YOUR GOAL:
All records that follow are to be restated exactly.

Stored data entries
Content starts

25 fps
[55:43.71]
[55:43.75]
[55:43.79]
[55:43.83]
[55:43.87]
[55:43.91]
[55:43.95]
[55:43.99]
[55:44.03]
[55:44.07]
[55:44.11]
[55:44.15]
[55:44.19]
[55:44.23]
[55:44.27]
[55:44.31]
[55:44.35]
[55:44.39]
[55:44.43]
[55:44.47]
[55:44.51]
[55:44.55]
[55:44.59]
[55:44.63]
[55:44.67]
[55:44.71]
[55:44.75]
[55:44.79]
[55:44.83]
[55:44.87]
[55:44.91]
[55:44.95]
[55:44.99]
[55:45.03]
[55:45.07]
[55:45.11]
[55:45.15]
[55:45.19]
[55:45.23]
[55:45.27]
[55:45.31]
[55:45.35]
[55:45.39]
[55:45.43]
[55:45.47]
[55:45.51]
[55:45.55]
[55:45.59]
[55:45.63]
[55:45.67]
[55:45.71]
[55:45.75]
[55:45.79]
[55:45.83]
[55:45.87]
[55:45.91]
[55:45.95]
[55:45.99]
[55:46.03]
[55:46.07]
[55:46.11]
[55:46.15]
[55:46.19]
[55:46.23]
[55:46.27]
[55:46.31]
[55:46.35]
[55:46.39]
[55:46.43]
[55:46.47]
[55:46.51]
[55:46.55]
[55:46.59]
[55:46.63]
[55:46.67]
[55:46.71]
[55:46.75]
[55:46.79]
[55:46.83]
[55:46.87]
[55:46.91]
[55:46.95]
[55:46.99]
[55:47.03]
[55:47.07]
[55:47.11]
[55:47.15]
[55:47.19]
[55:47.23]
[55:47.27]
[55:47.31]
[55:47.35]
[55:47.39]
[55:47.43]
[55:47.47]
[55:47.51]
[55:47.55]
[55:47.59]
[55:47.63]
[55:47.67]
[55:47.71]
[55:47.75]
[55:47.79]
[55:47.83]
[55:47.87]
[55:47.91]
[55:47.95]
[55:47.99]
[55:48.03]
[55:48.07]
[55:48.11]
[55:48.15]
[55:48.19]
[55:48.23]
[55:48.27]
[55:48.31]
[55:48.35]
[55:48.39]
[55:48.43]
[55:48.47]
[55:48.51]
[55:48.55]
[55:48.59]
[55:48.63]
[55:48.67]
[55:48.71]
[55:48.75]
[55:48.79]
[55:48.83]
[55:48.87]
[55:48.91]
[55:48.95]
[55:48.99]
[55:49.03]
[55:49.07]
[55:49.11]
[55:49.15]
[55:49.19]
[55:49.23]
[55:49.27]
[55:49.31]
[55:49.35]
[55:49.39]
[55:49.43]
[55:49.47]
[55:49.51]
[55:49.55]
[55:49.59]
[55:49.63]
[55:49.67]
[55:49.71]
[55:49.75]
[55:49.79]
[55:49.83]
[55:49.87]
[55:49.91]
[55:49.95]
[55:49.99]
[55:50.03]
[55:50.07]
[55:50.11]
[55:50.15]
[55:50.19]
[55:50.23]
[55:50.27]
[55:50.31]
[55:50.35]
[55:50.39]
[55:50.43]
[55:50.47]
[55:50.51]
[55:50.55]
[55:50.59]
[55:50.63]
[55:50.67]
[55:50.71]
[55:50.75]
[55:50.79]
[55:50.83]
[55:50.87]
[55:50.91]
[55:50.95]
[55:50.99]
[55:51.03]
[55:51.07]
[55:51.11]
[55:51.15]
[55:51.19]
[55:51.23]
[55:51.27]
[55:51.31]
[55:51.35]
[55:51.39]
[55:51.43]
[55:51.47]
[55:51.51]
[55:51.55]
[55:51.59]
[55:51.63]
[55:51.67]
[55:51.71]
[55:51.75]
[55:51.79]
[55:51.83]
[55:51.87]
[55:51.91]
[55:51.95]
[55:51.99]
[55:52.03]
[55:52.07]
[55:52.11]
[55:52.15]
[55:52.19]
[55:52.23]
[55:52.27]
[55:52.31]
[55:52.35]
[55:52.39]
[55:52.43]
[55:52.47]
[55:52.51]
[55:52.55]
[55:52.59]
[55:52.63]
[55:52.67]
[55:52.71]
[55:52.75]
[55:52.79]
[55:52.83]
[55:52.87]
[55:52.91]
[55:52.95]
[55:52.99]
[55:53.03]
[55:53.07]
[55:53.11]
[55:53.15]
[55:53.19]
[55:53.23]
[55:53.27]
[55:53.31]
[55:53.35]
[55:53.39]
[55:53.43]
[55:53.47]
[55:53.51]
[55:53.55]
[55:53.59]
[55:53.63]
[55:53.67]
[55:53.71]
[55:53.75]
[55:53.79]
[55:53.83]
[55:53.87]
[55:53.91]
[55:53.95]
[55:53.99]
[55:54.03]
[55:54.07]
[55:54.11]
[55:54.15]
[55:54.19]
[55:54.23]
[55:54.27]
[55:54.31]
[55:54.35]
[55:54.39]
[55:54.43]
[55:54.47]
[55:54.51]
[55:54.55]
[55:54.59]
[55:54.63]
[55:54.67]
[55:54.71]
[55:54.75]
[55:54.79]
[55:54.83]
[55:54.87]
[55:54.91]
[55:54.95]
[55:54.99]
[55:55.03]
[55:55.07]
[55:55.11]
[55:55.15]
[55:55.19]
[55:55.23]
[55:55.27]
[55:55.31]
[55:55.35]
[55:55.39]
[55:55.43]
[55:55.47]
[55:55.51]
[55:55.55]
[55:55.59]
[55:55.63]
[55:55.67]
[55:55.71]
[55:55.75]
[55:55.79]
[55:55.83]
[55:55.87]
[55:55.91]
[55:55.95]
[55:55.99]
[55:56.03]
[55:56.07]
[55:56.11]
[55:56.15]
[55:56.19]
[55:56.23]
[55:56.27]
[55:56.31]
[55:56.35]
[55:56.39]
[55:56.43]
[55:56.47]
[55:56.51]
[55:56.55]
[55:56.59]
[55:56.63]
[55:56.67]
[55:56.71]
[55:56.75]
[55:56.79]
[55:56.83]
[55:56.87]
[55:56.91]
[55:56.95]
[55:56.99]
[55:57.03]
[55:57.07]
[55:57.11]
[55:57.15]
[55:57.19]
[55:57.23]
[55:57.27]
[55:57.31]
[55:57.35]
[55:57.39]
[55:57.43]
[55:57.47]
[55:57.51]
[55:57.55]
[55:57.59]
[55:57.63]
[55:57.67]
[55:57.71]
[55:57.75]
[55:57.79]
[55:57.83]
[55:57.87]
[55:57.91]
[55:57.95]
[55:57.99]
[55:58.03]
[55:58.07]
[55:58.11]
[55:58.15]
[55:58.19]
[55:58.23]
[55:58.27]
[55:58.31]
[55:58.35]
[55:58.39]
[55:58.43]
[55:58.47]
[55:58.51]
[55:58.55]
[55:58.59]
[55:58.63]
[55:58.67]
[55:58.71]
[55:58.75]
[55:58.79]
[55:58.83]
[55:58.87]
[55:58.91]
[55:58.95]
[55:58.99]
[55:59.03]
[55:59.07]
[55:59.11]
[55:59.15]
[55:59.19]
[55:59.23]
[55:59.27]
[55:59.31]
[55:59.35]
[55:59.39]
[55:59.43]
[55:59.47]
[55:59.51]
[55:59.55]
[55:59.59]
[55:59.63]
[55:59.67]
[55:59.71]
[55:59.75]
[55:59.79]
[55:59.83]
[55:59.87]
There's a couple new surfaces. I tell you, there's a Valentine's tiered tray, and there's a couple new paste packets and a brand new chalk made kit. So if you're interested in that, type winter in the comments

Content ends

SOLUTION TO THE EXERCISE:
25 fps
[55:43.71]
[55:43.75]
[55:43.79]
[55:43.83]
[55:43.87]
[55:43.91]
[55:43.95]
[55:43.99]
[55:44.03]
[55:44.07]
[55:44.11]
[55:44.15]
[55:44.19]
[55:44.23]
[55:44.27]
[55:44.31]
[55:44.35]
[55:44.39]
[55:44.43]
[55:44.47]
[55:44.51]
[55:44.55]
[55:44.59]
[55:44.63]
[55:44.67]
[55:44.71]
[55:44.75]
[55:44.79]
[55:44.83]
[55:44.87]
[55:44.91]
[55:44.95]
[55:44.99]
[55:45.03]
[55:45.07]
[55:45.11]
[55:45.15]
[55:45.19]
[55:45.23]
[55:45.27]
[55:45.31]
[55:45.35]
[55:45.39]
[55:45.43]
[55:45.47]
[55:45.51]
[55:45.55]
[55:45.59]
[55:45.63]
[55:45.67]
[55:45.71]
[55:45.75]
[55:45.79]
[55:45.83]
[55:45.87]
[55:45.91]
[55:45.95]
[55:45.99]
[55:46.03]
[55:46.07]
[55:46.11]
[55:46.15]
[55:46.19]
[55:46.23]
[55:46.27]
[55:46.31]
[55:46.35]
[55:46.39]
[55:46.43]
[55:46.47]
[55:46.51]
[55:46.55]
[55:46.59]
[55:46.63]
[55:46.67]
[55:46.71]
[55:46.75]
[55:46.79]
[55:46.83]
[55:46.87]
[55:46.91]
[55:46.95]
[55:46.99]
[55:47.03]
[55:47.07]
[55:47.11]
[55:47.15]
[55:47.19]
[55:47.23]
[55:47.27]
[55:47.31]
[55:47.35]
[55:47.39]
[55:47.43]
[55:47.47]
[55:47.51]
[55:47.55]
[55:47.59]
[55:47.63]
[55:47.67]
[55:47.71]
[55:47.75]
[55:47.79]
[55:47.83]
[55:47.87]
[55:47.91]
[55:47.95]
[55:47.99]
[55:48.03]
[55:48.07]
[55:48.11]
[55:48.15]
[55:48.19]
[55:48.23]
[55:48.27]
[55:48.31]
[55:48.35]
[55:48.39]
[55:48.43]
[55:48.47]
[55:48.51]
[55:48.55]
[55:48.59]
[55:48.63]
[55:48.67]
[55:48.71]
[55:48.75]
[55:48.79]
[55:48.83]
[55:48.87]
[55:48.91]
[55:48.95]
[55:48.99]
[55:49.03]
[55:49.07]
[55:49.11]
[55:49.15]
[55:49.19]
[55:49.23]
[55:49.27]
[55:49.31]
[55:49.35]
[55:49.39]
[55:49.43]
[55:49.47]
[55:49.51]
[55:49.55]
[55:49.59]
[55:49.63]
[55:49.67]
[55:49.71]
[55:49.75]
[55:49.79]
[55:49.83]
[55:49.87]
[55:49.91]
[55:49.95]
[55:49.99]
[55:50.03]
[55:50.07]
[55:50.11]
[55:50.15]
[55:50.19]
[55:50.23]
[55:50.27]
[55:50.31]
[55:50.35]
[55:50.39]
[55:50.43]
[55:50.47]
[55:50.51]
[55:50.55]
[55:50.59]
[55:50.63]
[55:50.67]
[55:50.71]
[55:50.75]
[55:50.79]
[55:50.83]
[55:50.87]
[55:50.91]
[55:50.95]
[55:50.99]
[55:51.03]
[55:51.07]
[55:51.11]
[55:51.15]
[55:51.19]
[55:51.23]
[55:51.27]
[55:51.31]
[55:51.35]
[55:51.39]
[55:51.43]
[55:51.47]
[55:51.51]
[55:51.55]
[55:51.59]
[55:51.63]
[55:51.67]
[55:51.71]
[55:51.75]
[55:51.79]
[55:51.83]
[55:51.87]
[55:51.91]
[55:51.95]
[55:51.99]
[55:52.03]
[55:52.07]
[55:52.11]
[55:52.15]
[55:52.19]
[55:52.23]
[55:52.27]
[55:52.31]
[55:52.35]
[55:52.39]
[55:52.43]
[55:52.47]
[55:52.51]
[55:52.55]
[55:52.59]
[55:52.63]
[55:52.67]
[55:52.71]
[55:52.75]
[55:52.79]
[55:52.83]
[55:52.87]
[55:52.91]
[55:52.95]
[55:52.99]
[55:53.03]
[55:53.07]
[55:53.11]
[55:53.15]
[55:53.19]
[55:53.23]
[55:53.27]
[55:53.31]
[55:53.35]
[55:53.39]
[55:53.43]
[55:53.47]
[55:53.51]
[55:53.55]
[55:53.59]
[55:53.63]
[55:53.67]
[55:53.71]
[55:53.75]
[55:53.79]
[55:53.83]
[55:53.87]
[55:53.91]
[55:53.95]
[55:53.99]
[55:54.03]
[55:54.07]
[55:54.11]
[55:54.15]
[55:54.19]
[55:54.23]
[55:54.27]
[55:54.31]
[55:54.35]
[55:54.39]
[55:54.43]
[55:54.47]
[55:54.51]
[55:54.55]
[55:54.59]
[55:54.63]
[55:54.67]
[55:54.71]
[55:54.75]
[55:54.79]
[55:54.83]
[55:54.87]
[55:54.91]
[55:54.95]
[55:54.99]
[55:55.03]
[55:55.07]
[55:55.11]
[55:55.15]
[55:55.19]
[55:55.23]
[55:55.27]
[55:55.31]
[55:55.35]
[55:55.39]
[55:55.43]
[55:55.47]
[55:55.51]
[55:55.55]
[55:55.59]
[55:55.63]
[55:55.67]
[55:55.71]
[55:55.75]
[55:55.79]
[55:55.83]
[55:55.87]
[55:55.91]
[55:55.95]
[55:55.99]
[55:56.03]
[55:56.07]
[55:56.11]
[55:56.15]
[55:56.19]
[55:56.23]
[55:56.27]
[55:56.31]
[55:56.35]
[55:56.39]
[55:56.43]
[55:56.47]
[55:56.51]
[55:56.55]
[55:56.59]
[55:56.63]
[55:56.67]
[55:56.71]
[55:56.75]
[55:56.79]
[55:56.83]
[55:56.87]
[55:56.91]
[55:56.95]
[55:56.99]
[55:57.03]
[55:57.07]
[55:57.11]
[55:57.15]
[55:57.19]
[55:57.23]
[55:57.27]
[55:57.31]
[55:57.35]
[55:57.39]
[55:57.43]
[55:57.47]
[55:57.51]
[55:57.55]
[55:57.59]
[55:57.63]
[55:57.67]
[55:57.71]
[55:57.75]
[55:57.79]
[55:57.83]
[55:57.87]
[55:57.91]
[55:57.95]
[55:57.99]
[55:58.03]
[55:58.07]
[55:58.11]
[55:58.15]
[55:58.19]
[55:58.23]
[55:58.27]
[55:58.31]
[55:58.35]
[55:58.39]
[55:58.43]
[55:58.47]
[55:58.51]
[55:58.55]
[55:58.59]
[55:58.63]
[55:58.67]
[55:58.71]
[55:58.75]
[55:58.79]
[55:58.83]
[55:58.87]
[55:58.91]
[55:58.95]
[55:58.99]
[55:59.03]
[55:59.07]
[55:59.11]
[55:59.15]
[55:59.19]
[55:59.23]
[55:59.27]
[55:59.31]
[55:59.35]
[55:59.39]
[55:59.43]
[55:59.47]
[55:59.51]
[55:59.55]
[55:59.59]
[55:59.63]
[55:59.67]
[55:59.71]
[55:59.75]
[55:59.79]
[55:59.83]
[55:59.87]
There's a couple new surfaces. I tell you, there's a Valentine's tiered tray, and there's a couple new paste packets and a brand new chalk made kit. So if you're interested in that, type winter in the comments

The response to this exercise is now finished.